The Democrats were victims of their own campaign of encouraging their supporters to mail in their votes to protect themselves against the coronavirus that continues to ravage their country. The Republicans railed against mail-in votes, which was ample foreshadowing for the situation now unfolding. Those slow-to-count mail-in ballots largely counted towards Joe Biden and seemingly snatched the lead from Trump.

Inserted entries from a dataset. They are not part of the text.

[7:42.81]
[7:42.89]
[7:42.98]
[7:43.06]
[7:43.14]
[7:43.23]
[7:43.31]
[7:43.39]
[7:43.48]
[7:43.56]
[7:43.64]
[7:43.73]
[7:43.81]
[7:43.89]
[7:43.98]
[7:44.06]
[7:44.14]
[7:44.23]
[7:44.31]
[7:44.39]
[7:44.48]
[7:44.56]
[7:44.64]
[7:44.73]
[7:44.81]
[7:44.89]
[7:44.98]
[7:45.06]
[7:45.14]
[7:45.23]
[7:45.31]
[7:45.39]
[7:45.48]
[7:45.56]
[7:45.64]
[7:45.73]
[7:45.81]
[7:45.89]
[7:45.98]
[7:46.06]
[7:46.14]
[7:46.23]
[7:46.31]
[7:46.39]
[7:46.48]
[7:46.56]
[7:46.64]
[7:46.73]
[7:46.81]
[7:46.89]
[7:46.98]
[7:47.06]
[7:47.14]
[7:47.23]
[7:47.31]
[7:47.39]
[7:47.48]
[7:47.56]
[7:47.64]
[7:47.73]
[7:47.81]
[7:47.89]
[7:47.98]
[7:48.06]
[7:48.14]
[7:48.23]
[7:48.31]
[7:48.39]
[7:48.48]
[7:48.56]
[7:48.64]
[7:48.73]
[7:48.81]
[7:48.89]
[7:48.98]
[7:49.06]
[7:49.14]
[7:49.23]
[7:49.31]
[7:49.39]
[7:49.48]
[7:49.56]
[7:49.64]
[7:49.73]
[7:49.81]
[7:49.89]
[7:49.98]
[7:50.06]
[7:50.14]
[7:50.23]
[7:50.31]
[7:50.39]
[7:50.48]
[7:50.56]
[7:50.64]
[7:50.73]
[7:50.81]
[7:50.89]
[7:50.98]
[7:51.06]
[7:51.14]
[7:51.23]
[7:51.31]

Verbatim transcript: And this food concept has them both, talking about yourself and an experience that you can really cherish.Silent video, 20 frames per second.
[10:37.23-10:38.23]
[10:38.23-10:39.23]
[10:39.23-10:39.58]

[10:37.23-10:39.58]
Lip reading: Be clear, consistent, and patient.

It’s hard to believe that an American would call his own election system into question when he had previously held it out as an example for the rest of the world to follow. – DS
Doing the right thing
Many Canadians have looked at the United States shaking their heads as COVID-19 has raged out of control, with daily cases topping 125,000 lately, on the path to what experts say will be easily 2,000 deaths per day. Not only have people been insistent on living their pre-COVID-19 lives, but there have been sects that have actively and aggressively pushed back against control measures like physical distancing and mask wearing both individually and in large rallies. Well, we no longer need to look south of our border for this behaviour, as anti-mask protests have made their way to Canada, not just in city centres like Toronto and Montreal, but in southwestern Ontario communities like Windsor and Aylmer.

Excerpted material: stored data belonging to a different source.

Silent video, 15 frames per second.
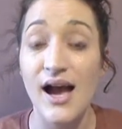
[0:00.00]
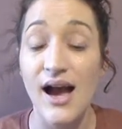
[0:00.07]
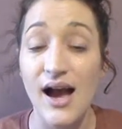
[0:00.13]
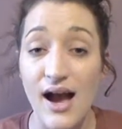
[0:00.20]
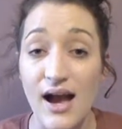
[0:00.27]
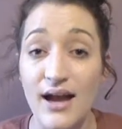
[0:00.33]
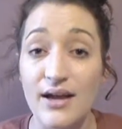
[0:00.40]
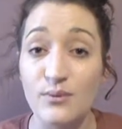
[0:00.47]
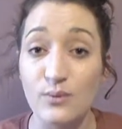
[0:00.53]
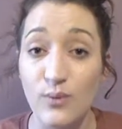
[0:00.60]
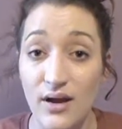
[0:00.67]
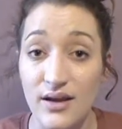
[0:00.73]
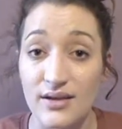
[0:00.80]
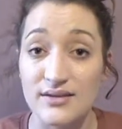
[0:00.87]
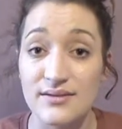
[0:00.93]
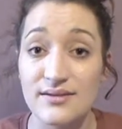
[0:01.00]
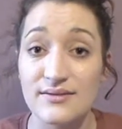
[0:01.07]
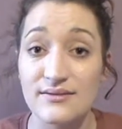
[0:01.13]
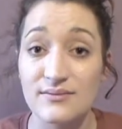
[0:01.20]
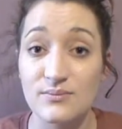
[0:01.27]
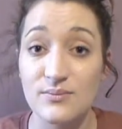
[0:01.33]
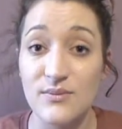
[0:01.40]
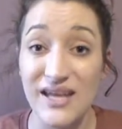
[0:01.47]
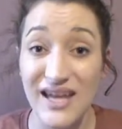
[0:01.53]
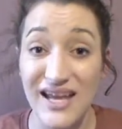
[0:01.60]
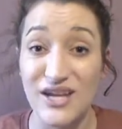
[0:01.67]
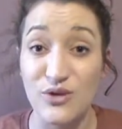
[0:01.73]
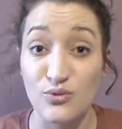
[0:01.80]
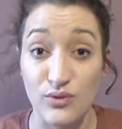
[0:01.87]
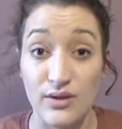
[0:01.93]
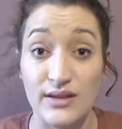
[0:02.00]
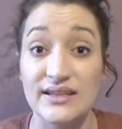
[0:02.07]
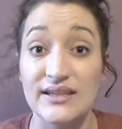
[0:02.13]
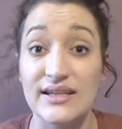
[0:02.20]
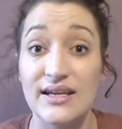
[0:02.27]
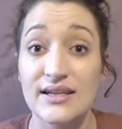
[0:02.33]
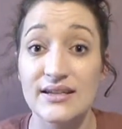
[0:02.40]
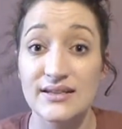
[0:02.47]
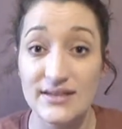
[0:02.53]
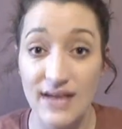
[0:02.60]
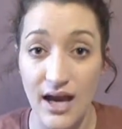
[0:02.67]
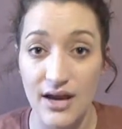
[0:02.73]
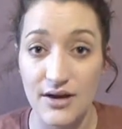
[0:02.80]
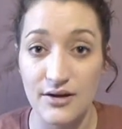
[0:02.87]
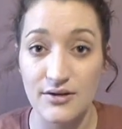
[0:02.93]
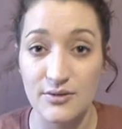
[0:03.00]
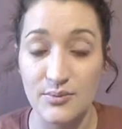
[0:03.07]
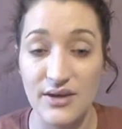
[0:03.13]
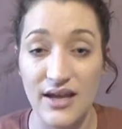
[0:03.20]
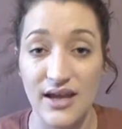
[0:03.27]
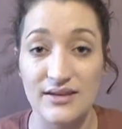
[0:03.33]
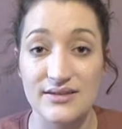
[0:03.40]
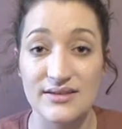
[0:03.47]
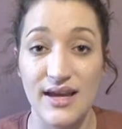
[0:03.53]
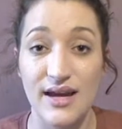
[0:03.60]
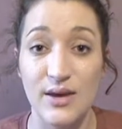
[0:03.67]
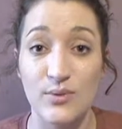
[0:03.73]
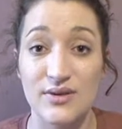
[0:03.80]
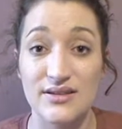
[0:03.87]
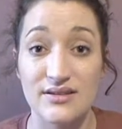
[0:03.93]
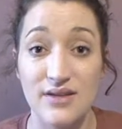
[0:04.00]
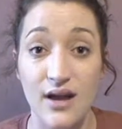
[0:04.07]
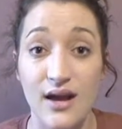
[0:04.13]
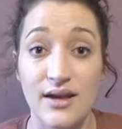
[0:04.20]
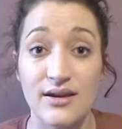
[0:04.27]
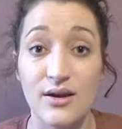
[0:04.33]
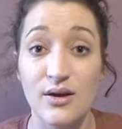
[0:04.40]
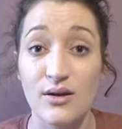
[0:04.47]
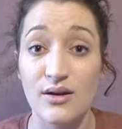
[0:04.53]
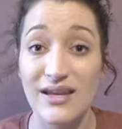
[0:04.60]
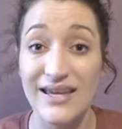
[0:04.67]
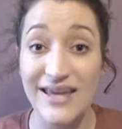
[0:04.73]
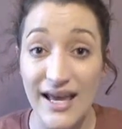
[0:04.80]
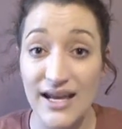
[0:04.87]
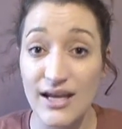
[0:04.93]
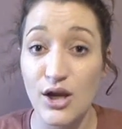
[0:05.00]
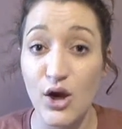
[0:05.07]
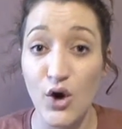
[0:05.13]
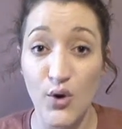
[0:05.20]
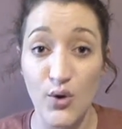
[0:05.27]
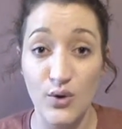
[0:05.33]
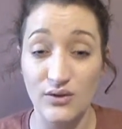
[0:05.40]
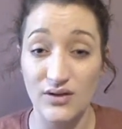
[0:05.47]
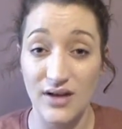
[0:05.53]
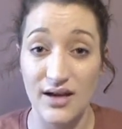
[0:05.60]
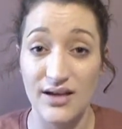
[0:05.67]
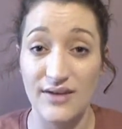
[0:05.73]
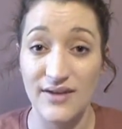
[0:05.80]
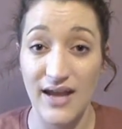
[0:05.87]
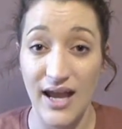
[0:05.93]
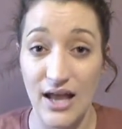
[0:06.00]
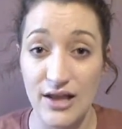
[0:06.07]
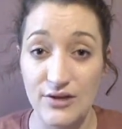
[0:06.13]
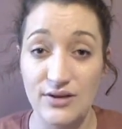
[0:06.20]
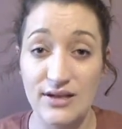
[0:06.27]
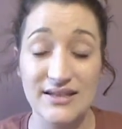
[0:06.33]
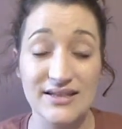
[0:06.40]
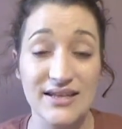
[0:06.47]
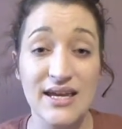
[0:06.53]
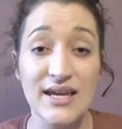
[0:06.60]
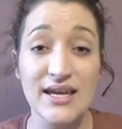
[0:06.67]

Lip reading: I was getting really tired because I was not getting a whole lot of calories.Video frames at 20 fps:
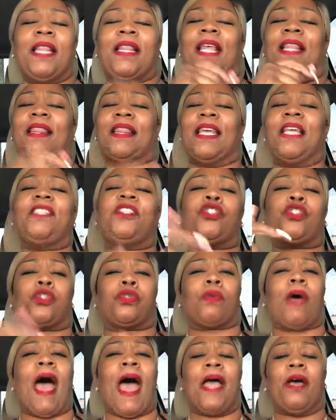that this
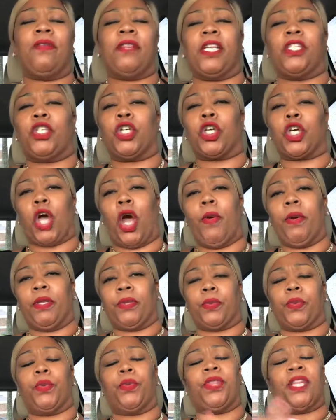trial that you're
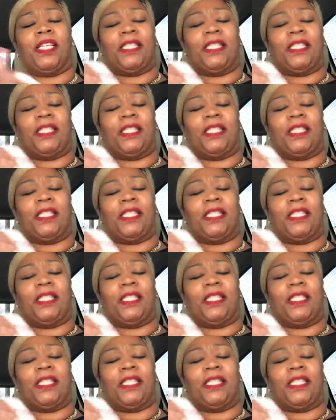going through,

Over the weekend, an estimated 2,000 people, many of whom were tied to the town’s large religious communities, marched through the streets of Aylmer with signs declaring “facts over fear” and “if you stand for nothing you fall for everything”. A counter protest also took place, labelling anti-maskers as “domestic terrorists of 2020”, with many expressing their embarrassment with the actions of their neighbours.
So, when we look at the chaos in the United States, perhaps our chests shouldn’t puff out quite so much. Canada is doing a good job of limiting spread of the virus, even as cases soar worldwide, but we have pockets of naysayers both at home and further afield who are a danger to us all.

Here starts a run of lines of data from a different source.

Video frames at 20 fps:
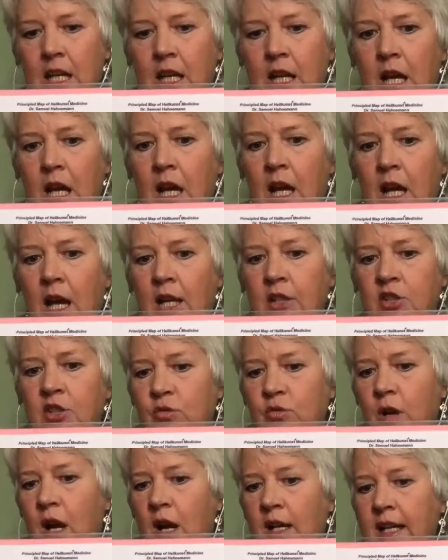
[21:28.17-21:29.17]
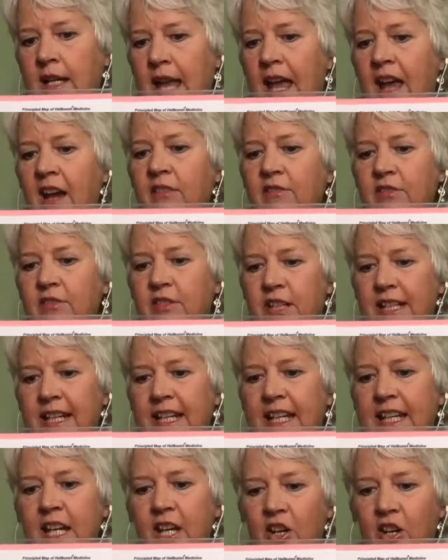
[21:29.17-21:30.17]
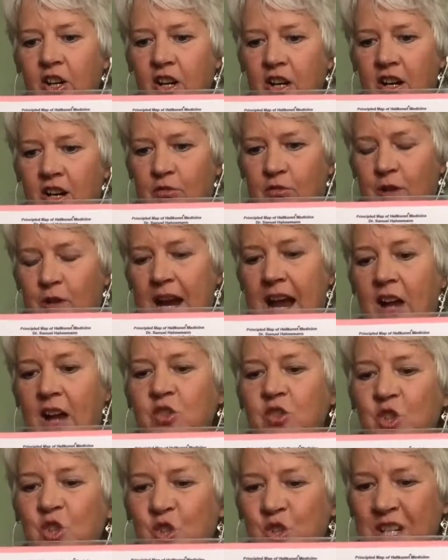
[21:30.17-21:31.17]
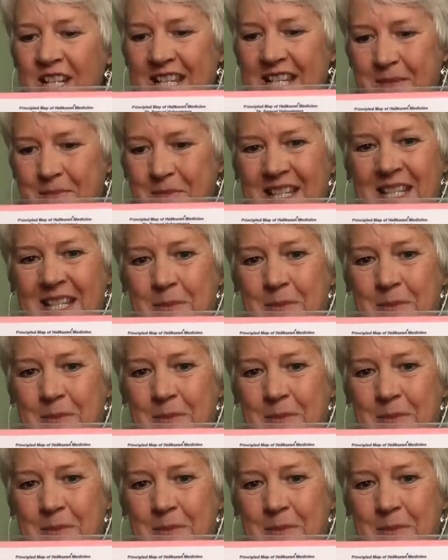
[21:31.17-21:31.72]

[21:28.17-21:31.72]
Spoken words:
a drug every year around Christmas,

In Huron County, we have largely been spared from the dangers of the virus when compared to the impact it’s having on larger city centres. At the same time, we’ve too been spared from the radical and reckless protests that put whole communities at risk. But, with Aylmer being home to about the same number of people as Goderich, it’s now clear we all have to remain vigilant against not only the virus, but neighbours who care more about themselves than the safety of others. – SL
The COVID-19 pandemic continues to dominate headlines while even countries that have taken the threat seriously have been hit hard.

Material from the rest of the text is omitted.